First check the final accuracy of the Keras model:

In [0]:
batch_images, batch_labels = next(val_generator)

logits = model(batch_images)
prediction = np.argmax(logits, axis=1)
truth = np.argmax(batch_labels, axis=1)

print('PREDS: ', prediction)
print('TRUTH: ', truth)

keras_accuracy = tf.keras.metrics.Accuracy()
keras_accuracy(prediction, truth)

print("Raw model accuracy: {:.3%}".format(keras_accuracy.result()))

Then check the accuracy of the .tflite file, using the same dataset batch:

In [0]:

def set_input_tensor(interpreter, input):
  input_details = interpreter.get_input_details()[0]
  tensor_index = input_details['index']
  scale, zero_point = input_details['quantization']
  input_tensor = interpreter.tensor(tensor_index)()[0]
  # xqq: Since we set input as uint8, the input should be of uint8 type within [0, 255].
  input_tensor[:, :] = np.uint8(input / scale + zero_point)

def classify_image(interpreter, input):
  set_input_tensor(interpreter, input)
  interpreter.invoke()
  output_details = interpreter.get_output_details()[0]
  output = interpreter.get_tensor(output_details['index'])
  #print('OUTPUT: ', output)
  # If the model is quantized (uint8 data), then dequantize the results
  if output_details['dtype'] == np.uint8:
    scale, zero_point = output_details['quantization']
    output = scale * (output - zero_point)
  top_1 = np.argmax(output)
  return top_1

interpreter = tf.lite.Interpreter('mobilenet_v2_1.0_224_quant.tflite')
interpreter.allocate_tensors()

batch_prediction = []
batch_truth = np.argmax(batch_labels, axis=1)

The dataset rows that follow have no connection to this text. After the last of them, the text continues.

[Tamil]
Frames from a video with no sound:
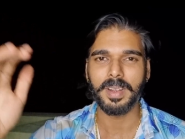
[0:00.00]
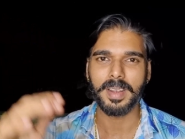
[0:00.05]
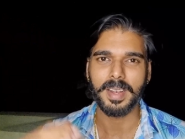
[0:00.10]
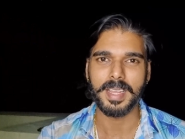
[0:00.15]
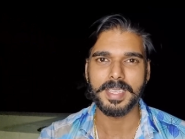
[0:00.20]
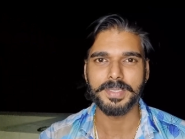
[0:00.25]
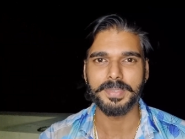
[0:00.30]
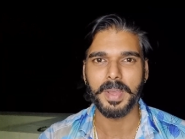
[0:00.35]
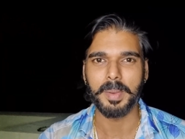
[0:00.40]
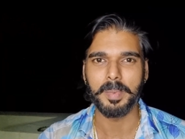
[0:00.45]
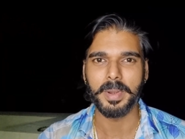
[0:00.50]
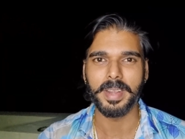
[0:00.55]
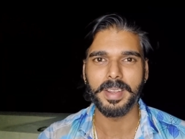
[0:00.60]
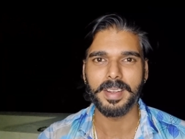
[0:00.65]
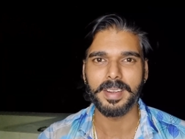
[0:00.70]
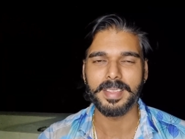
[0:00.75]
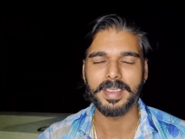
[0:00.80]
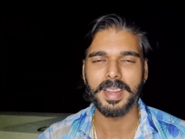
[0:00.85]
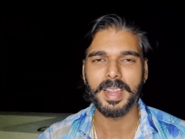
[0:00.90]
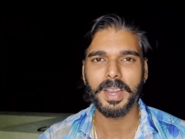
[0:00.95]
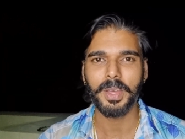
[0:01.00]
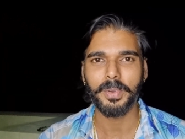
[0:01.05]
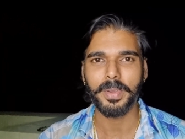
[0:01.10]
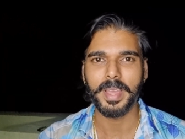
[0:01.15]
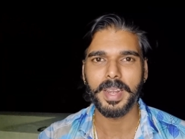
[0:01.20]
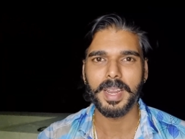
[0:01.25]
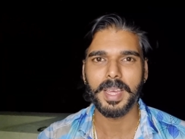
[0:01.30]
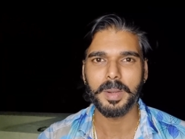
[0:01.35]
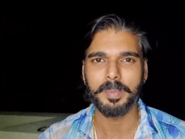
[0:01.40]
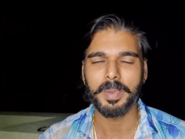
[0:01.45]
மிடில் கிளாஸ் ஃபேமிலின்றதுனால அவங்க
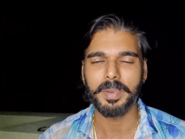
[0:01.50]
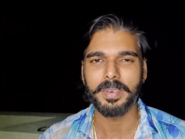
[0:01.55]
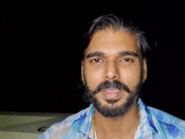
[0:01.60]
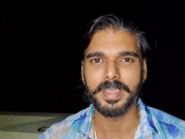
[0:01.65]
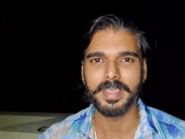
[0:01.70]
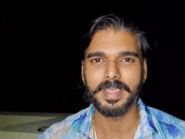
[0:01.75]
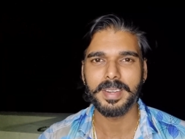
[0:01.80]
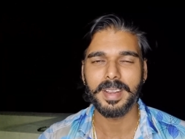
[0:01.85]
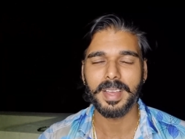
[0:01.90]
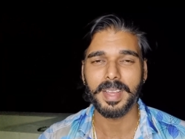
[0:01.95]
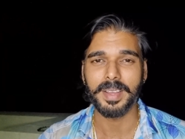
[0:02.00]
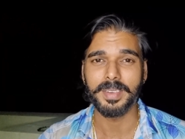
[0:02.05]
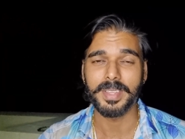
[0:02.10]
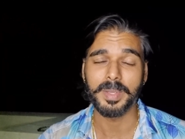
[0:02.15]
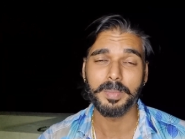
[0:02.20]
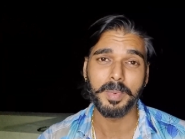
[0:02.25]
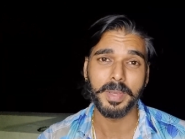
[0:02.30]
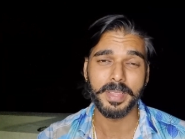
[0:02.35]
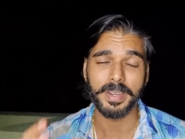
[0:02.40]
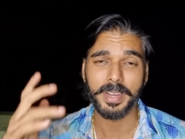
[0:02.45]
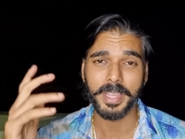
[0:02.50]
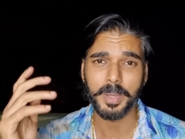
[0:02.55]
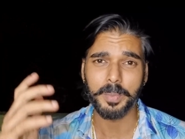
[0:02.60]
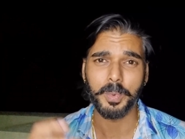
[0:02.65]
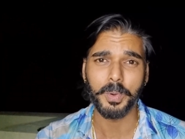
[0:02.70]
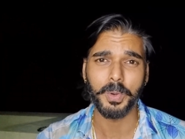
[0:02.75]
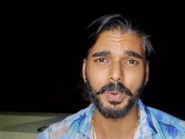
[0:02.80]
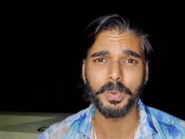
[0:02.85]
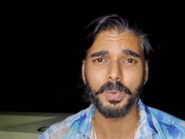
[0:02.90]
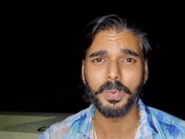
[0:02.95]
எல்லாருமே வந்து நாங்கள் வந்து மதுரைக்கு
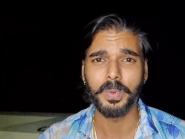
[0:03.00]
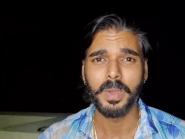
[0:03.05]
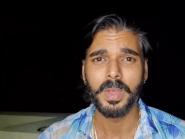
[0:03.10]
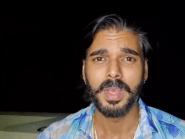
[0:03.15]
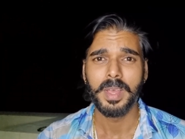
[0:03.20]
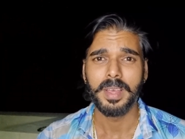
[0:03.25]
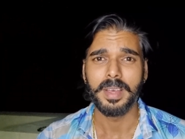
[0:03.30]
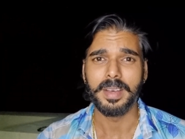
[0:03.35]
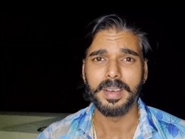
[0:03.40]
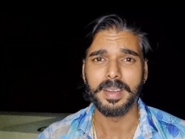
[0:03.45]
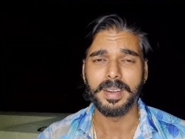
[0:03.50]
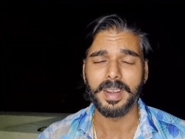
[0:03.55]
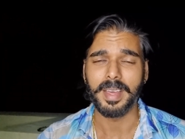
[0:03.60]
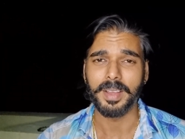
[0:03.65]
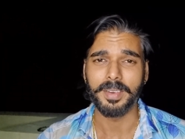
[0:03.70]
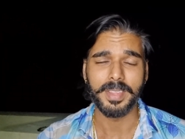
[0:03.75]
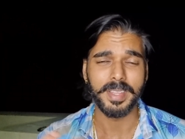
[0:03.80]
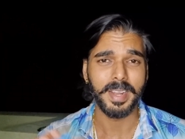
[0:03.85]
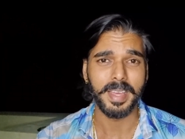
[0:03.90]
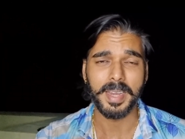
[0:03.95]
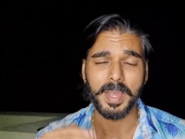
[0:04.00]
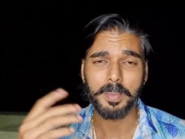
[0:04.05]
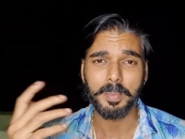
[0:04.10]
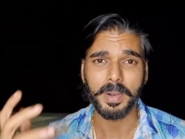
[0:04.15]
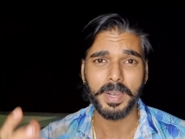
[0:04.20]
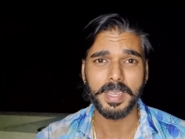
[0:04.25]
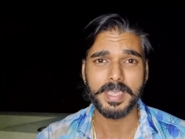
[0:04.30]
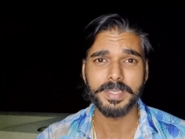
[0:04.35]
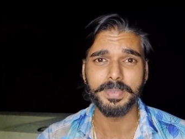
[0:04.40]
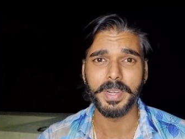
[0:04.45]
போகிறோம் நாங்கள் வந்து நிறைய
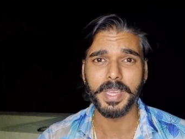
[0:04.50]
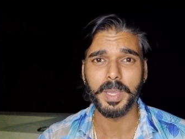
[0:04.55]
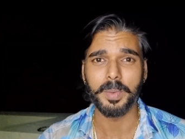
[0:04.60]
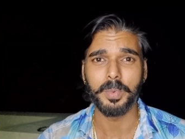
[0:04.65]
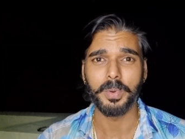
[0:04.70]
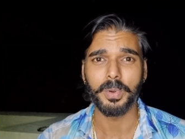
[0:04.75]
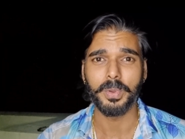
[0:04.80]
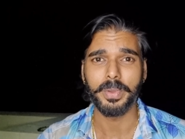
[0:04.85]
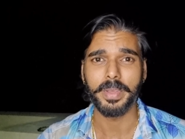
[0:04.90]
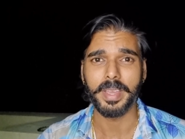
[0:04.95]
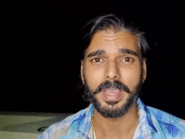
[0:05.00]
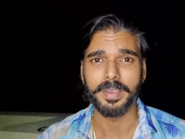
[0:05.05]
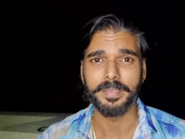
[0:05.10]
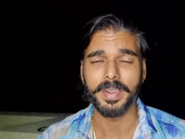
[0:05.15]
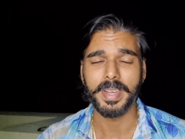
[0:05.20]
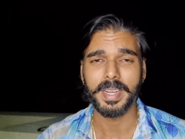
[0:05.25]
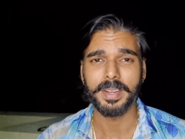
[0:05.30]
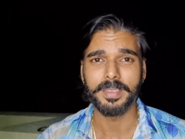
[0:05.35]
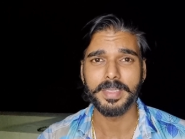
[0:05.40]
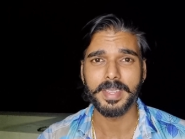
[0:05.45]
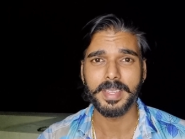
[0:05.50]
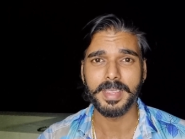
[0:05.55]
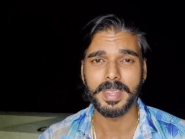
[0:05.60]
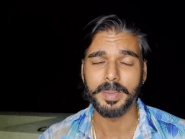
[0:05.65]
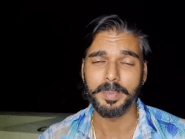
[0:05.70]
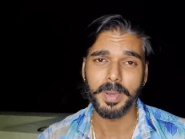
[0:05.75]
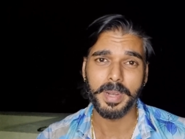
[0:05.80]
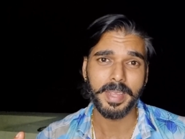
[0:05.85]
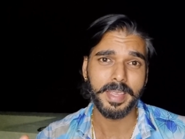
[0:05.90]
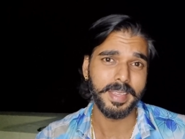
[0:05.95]
பட்டாசு வெடிக்க போகிறோம் எங்கள் வீட்டில் வந்து
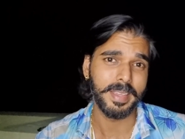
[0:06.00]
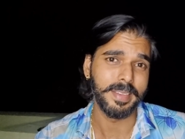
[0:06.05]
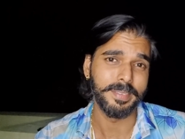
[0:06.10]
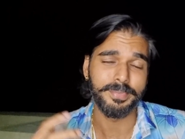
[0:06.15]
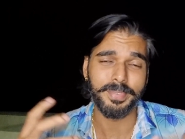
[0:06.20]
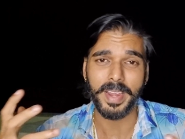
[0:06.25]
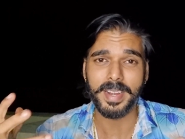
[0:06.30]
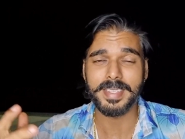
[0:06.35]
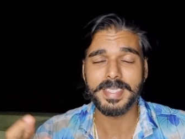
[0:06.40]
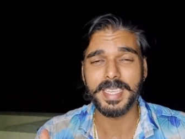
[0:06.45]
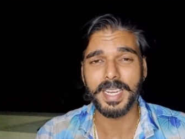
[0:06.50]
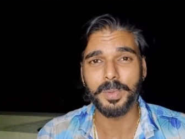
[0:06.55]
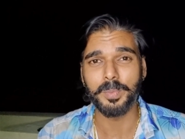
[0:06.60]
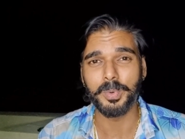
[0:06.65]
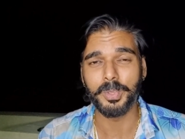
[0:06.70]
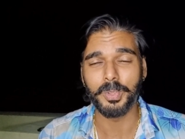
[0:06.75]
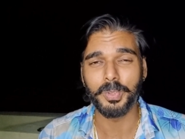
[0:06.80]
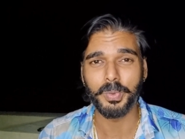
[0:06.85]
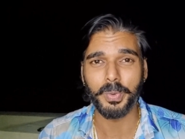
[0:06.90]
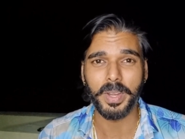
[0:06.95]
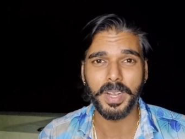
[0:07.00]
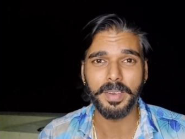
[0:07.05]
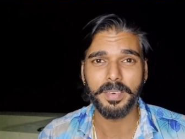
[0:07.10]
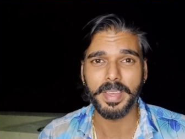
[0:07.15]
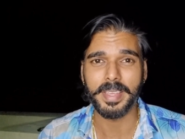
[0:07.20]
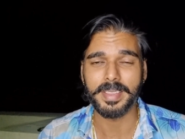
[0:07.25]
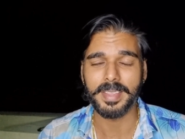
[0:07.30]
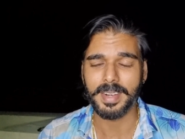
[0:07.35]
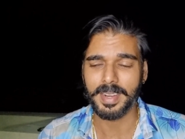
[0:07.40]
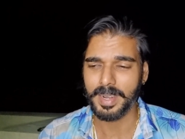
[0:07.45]
இந்த மாதிரி ஃபேன்சியான புது துணியெலாம்
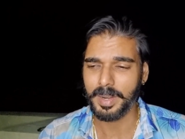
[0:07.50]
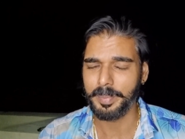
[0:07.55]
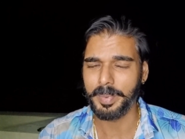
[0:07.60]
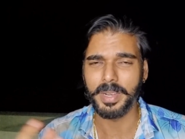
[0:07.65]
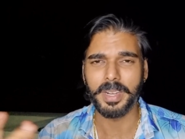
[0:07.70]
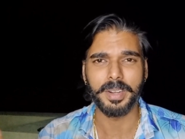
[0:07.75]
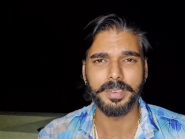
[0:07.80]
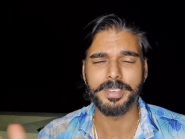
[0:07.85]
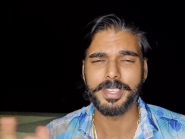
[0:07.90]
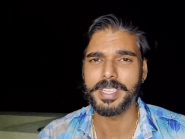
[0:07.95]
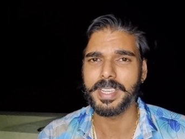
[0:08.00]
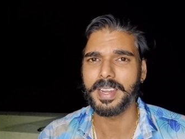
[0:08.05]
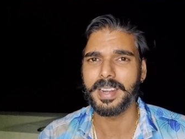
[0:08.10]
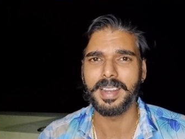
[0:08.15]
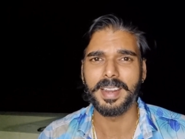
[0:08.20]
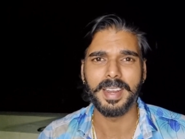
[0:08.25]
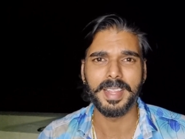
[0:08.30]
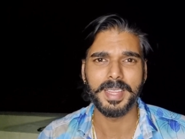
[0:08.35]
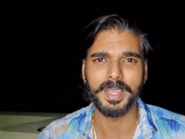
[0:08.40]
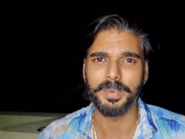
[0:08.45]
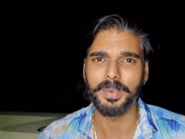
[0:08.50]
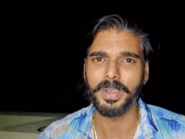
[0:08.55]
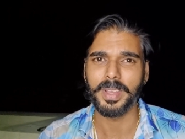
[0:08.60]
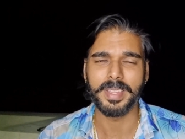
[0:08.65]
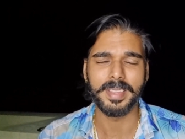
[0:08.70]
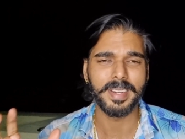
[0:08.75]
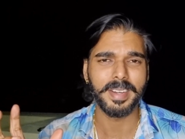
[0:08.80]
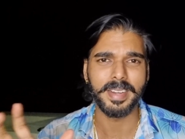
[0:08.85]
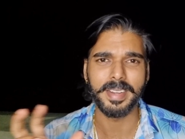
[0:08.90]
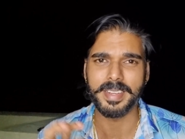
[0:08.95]
வாங்கி தராங்க அப்படின்ற விஷயங்கள் எல்லாத்தையும்
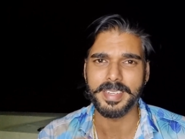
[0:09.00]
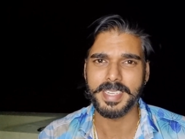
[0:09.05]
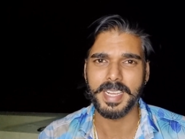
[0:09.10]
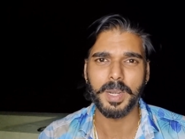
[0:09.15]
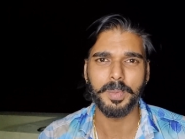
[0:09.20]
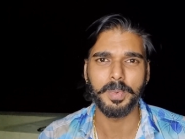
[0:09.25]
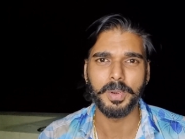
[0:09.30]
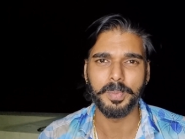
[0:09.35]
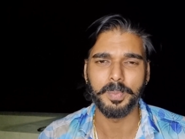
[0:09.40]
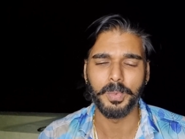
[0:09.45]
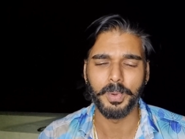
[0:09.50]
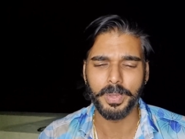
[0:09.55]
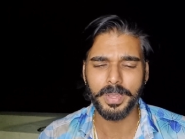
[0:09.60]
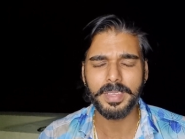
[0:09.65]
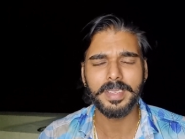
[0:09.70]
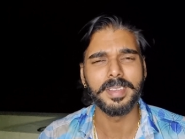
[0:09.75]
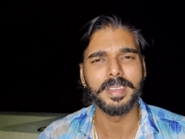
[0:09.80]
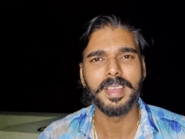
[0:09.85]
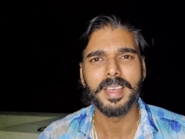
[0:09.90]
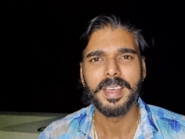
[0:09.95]
கதிர்கிட்ட ஷேர் பண்ணும்போது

for i in range(len(batch_images)):
  prediction = classify_image(interpreter, batch_images[i])
  batch_prediction.append(prediction)

print('PREDS: ', batch_prediction)
print('TRUTH: ', batch_truth)

tflite_accuracy = tf.keras.metrics.Accuracy()
tflite_accuracy(batch_prediction, batch_truth)
print("Quant TF Lite accuracy: {:.3%}".format(tflite_accuracy.result()))

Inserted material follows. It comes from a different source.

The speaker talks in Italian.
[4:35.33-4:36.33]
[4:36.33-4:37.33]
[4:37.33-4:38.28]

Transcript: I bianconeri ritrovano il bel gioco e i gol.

## Compile for the Edge TPU


Download the Edge TPU Compiler:

In [0]:
! curl https://packages.cloud.google.com/apt/doc/apt-key.gpg | sudo apt-key add -

! echo "deb https://packages.cloud.google.com/apt coral-edgetpu-stable main" | sudo tee /etc/apt/sources.list.d/coral-edgetpu.list

! sudo apt-get update

! sudo apt-get install edgetpu-compiler	

Compile the TF Lite models:

In [0]:
! edgetpu_compiler mobilenet_v2_1.0_224_quant.tflite

## Download the model

Now download the converted model and labels. (Look out for a browser popup that might need approval to download the files.)

In [0]:
from google.colab import files

files.download('mobilenet_v2_1.0_224_quant.tflite')
files.download('mobilenet_v2_1.0_224_quant_edgetpu.tflite')
files.download('flower_labels.txt')

## Summary

* **Using a pre-trained model for feature extraction**:  When working with a small dataset, it is common to take advantage of features learned by a model trained on a larger dataset in the same domain. This is done by instantiating the pre-trained model and adding a fully-connected classifier on top. The pre-trained model is "frozen" and only the weights of the classifier get updated during training.
In this case, the convolutional base extracted all the features associated with each image and you just trained a classifier that determines the image class given that set of extracted features.

* **Fine-tuning a pre-trained model**: To further improve performance, one might want to repurpose the top-level layers of the pre-trained models to the new dataset via fine-tuning.
In this case, you tuned your weights such that your model learned high-level features specific to the dataset. This technique is usually recommended when the training dataset is large and very similar to the orginial dataset that the pre-trained model was trained on.